Top 5 Key Features of Apache Iceberg for Modern Data Lakes
Gain insight into key Iceberg features such as time travel, schema evolution, partition evolution, and ACID transactions with clear SQL examples and diagrams.
Join the DZone community and get the full member experience.
Join For FreeBig data has significantly evolved since its inception in the late 2000s. Many organizations quickly adapted to the trend and built their big data platforms using open-source tools like Apache Hadoop. Later, these companies started facing trouble managing the rapidly evolving data processing needs. They have faced challenges handling schema level changes, partition scheme evolution, and going back in time to look at the data.

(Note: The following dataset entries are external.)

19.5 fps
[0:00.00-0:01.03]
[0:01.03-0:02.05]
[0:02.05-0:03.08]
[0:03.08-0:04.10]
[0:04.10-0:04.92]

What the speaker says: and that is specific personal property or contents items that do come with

I faced similar challenges while designing large-scale distributed systems back in the 2010s for a big tech company and a healthcare customer. Some industries need these capabilities to adhere to banking, finance, and healthcare regulations. Heavy data-driven companies like Netflix faced similar challenges as well. They invented a table format called "Iceberg," which sits on top of the existing data files and delivers key features by leveraging its architecture. This has quickly become the top ASF project as it gained rapid interest in the data community. I will explore the top 5 Apache Iceberg key features in this article with examples and diagrams.
1. Time Travel
Figure 1: Time travel in Apache Iceberg table format (image created by author)
This feature allows you to query your data as it exists at any point. This will open up new possibilities for data and business analysts to understand trends and how the data evolved over time. You can effortlessly roll back to a previous state in case of any errors. This feature also facilitates auditing checks by allowing you to analyze the data at a specific point in time.

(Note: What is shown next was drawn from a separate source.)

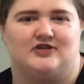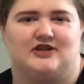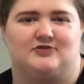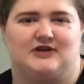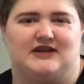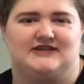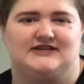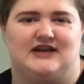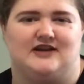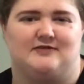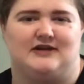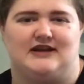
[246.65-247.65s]
like when I stayed
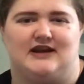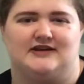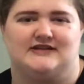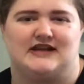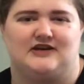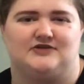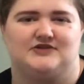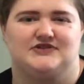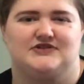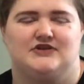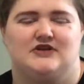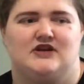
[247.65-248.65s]
at my Nana's house,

-- time travel to October 5th, 1978 at 07:00:00
SELECT * FROM prod.retail.cusotmers TIMESTAMP AS OF '1978-10-05 07:00:00';
-- time travel using a specific snapshot ID:
SELECT * FROM prod.retail.customers VERSON AS OF 949530903748831869;
2. Schema Evolution
Apache Iceberg's schema evolution allows changes to your schema without any huge effort or costly migrations. As your business needs evolve, you can:
- Add and remove columns without any downtime or table rewrites.
- Update the column (widening).
- Change the order of columns.
- Rename an existing column.
These changes are handled at the metadata level without needing to rewrite the underlying data.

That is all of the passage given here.